Upcoming supply is expected to exert continued pressure on Dubai’s residential property market. An additional 10,000 units are set to be delivered this year and a further 70,000 before Expo 2020, according to real estate services firm Chestertons.
The volume and value of transactions for completed units dropped by 11 per cent and 13 per cent respectively. However, this was eclipsed by the decline in off-plan transactions, with a 31 per cent decline in volume and 33 per cent decline in value. This sector is, however, still dominating the market with several incentives, including five-year post-handover payment plans, registration fee waivers and guaranteed rental returns.
“The lower number of off-plan launches, coupled with the increased affordability of completed units, has motivated some buyers to consider properties that are available to move into immediately,” said Ivana Gazivoda Vucinic, head of consulting and valuations and advisory operations, Chestertons Mena.
Apartment and villa rents have declined four per cent and three per cent respectively in the third quarter while sales prices for both property classes declined by six per cent, with the trend expected to continue into 2019.
“Without a significant decline in construction activity, a boost in population and short-term economic stimulus, it is unlikely the residential market will have any respite for the remainder of the year, resulting in an expected supply/demand equilibrium scenario in the next three to five years, due to the forecasted property pipeline,” added Vucinic.

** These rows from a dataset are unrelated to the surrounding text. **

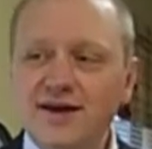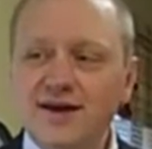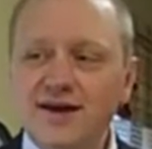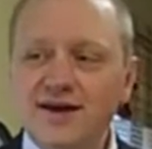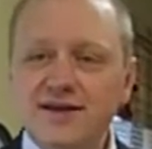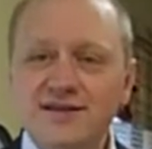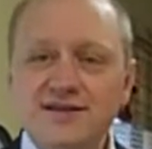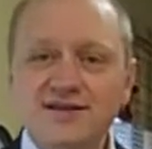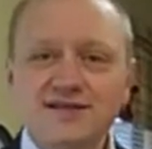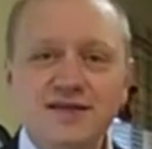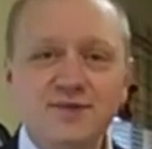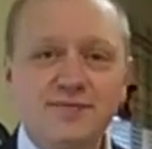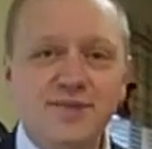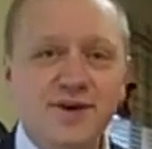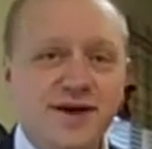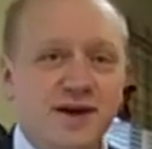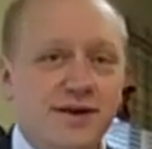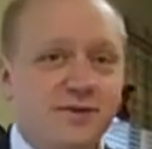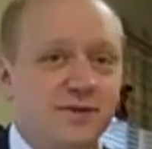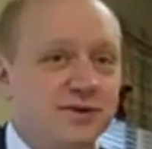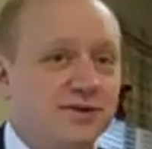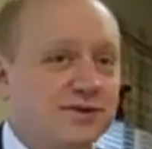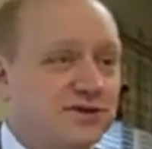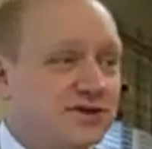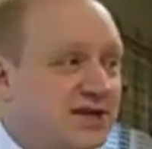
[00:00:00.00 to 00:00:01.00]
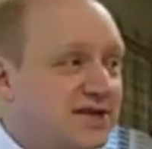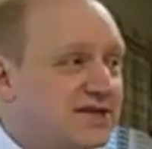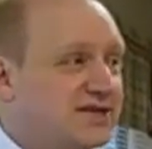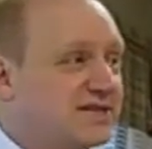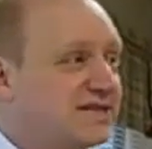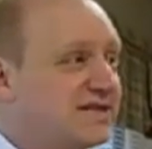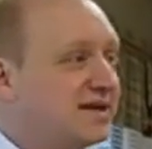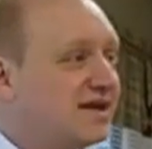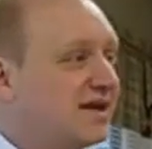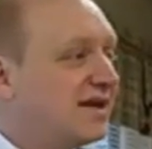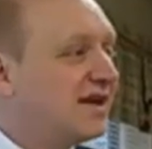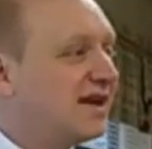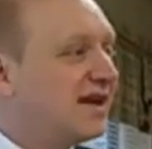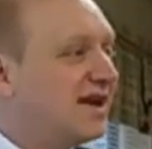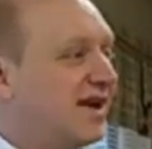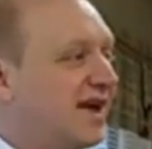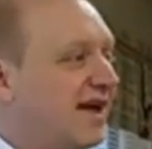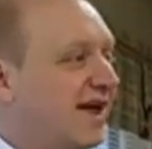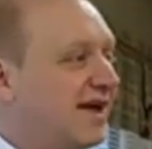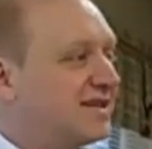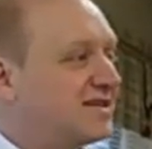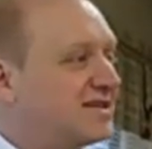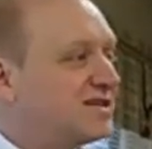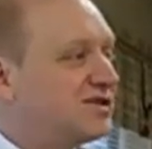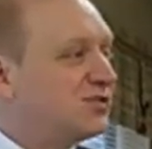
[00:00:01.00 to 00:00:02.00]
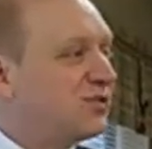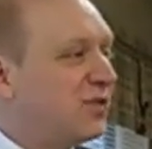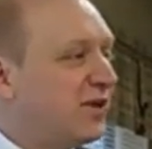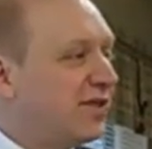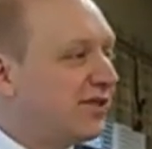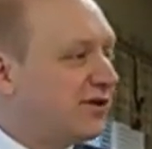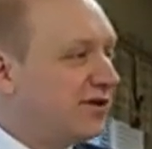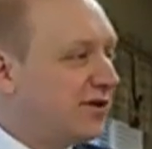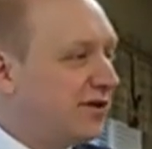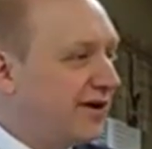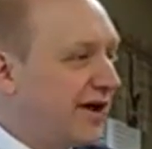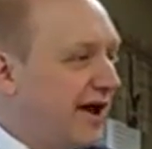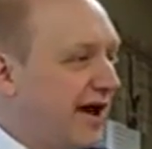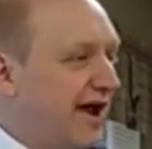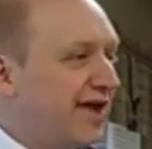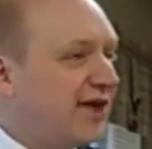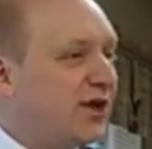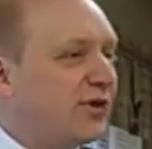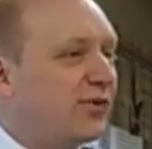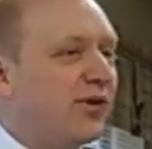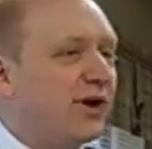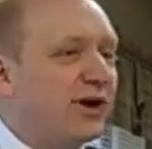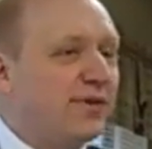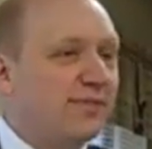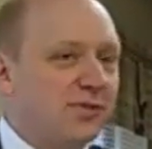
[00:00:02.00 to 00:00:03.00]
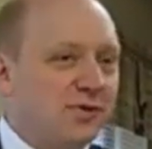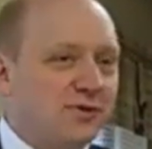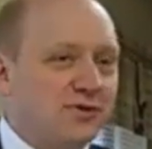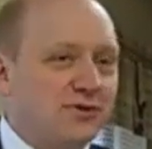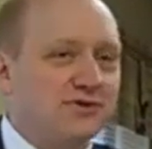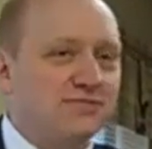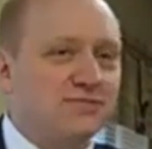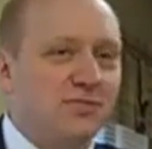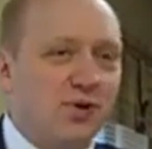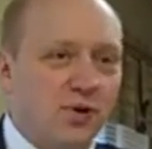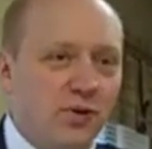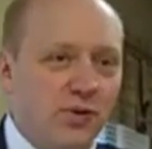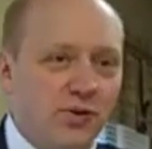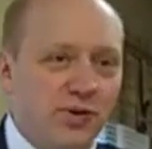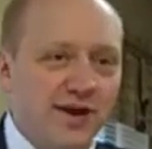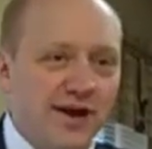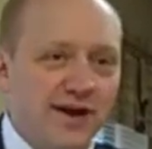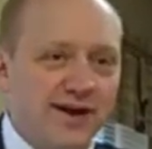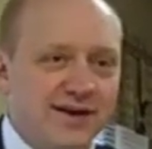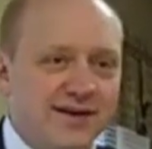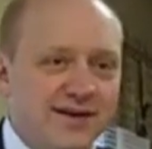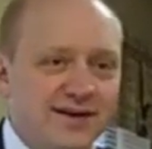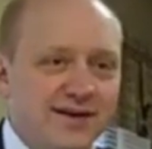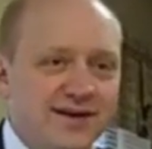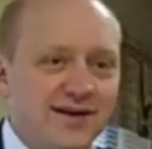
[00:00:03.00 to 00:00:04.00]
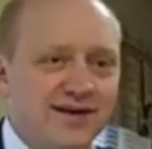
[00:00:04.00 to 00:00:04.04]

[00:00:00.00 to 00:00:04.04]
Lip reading: It's debatable just as to whether or not you want to postpone it.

Smaller apartments witnessed the biggest adjustments in the rental market. Studio apartments in DIFC and Downtown Dubai both recorded declines of 11 per cent, falling to Dh67,000 per year and for the same period, Discovery Gardens notched the greatest fall, a decrease of 13 per cent for a studio, which can now be leased for Dh35,000 per annum, according to Chestertons.
In the villa rental market, the highest Q-on-Q declines for 3-bedroom units were witnessed on the Palm Jumeirah (13 per cent), Jumeirah Islands (6 per cent) and The Meadows (5 per cent), with a three-bedroom unit now renting at Dh302,000, Dh235,000 and Dh193,000 respectively. Elsewhere, Jumeirah Golf Estates and The Lakes remained flat at Dh245,000 and Dh183,000, while Arabian Ranches, The Springs and Victory Heights declined by 1 per cent and are now available annually for Dh167,000, Dh153,000 and Dh147,000 respectively.

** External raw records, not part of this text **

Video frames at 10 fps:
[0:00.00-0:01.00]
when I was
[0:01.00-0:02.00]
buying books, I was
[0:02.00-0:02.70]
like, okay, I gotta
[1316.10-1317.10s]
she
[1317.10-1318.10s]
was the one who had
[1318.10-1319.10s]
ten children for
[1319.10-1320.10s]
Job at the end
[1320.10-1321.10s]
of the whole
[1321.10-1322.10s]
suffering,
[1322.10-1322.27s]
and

“Greater choice from an affordability perspective is contributing significantly to rental declines in smaller units, particularly for apartments. This trend is also being replicated in the villa market with units, which may have been previously unattainable for many tenants, now within budget. This has been compounded by landlords offering a range of special discounts to retain and entice new and existing tenants,” said Vucinic.
From a sales perspective, prices continued the downward decline witnessed throughout 2018. From an apartment sales perspective, Dubai Silicon Oasis and Dubailand proved to be the most resilient in Q3, witnessing a decline of just two per cent. In contrast, Discovery Gardens witnessed the steepest decline at 13 per cent.
In the villa sales market, Q-on-Q Palm Jumeirah observed a 5 per cent decline. The softening witnessed in Q2 intensified in Q3 with Arabian Ranches and Jumeirah Park both witnessing 8 per cent drops while The Lakes decreased by 4 per cent. The Meadows and The Springs, which remained flat in Q2, declined by 6 per cent.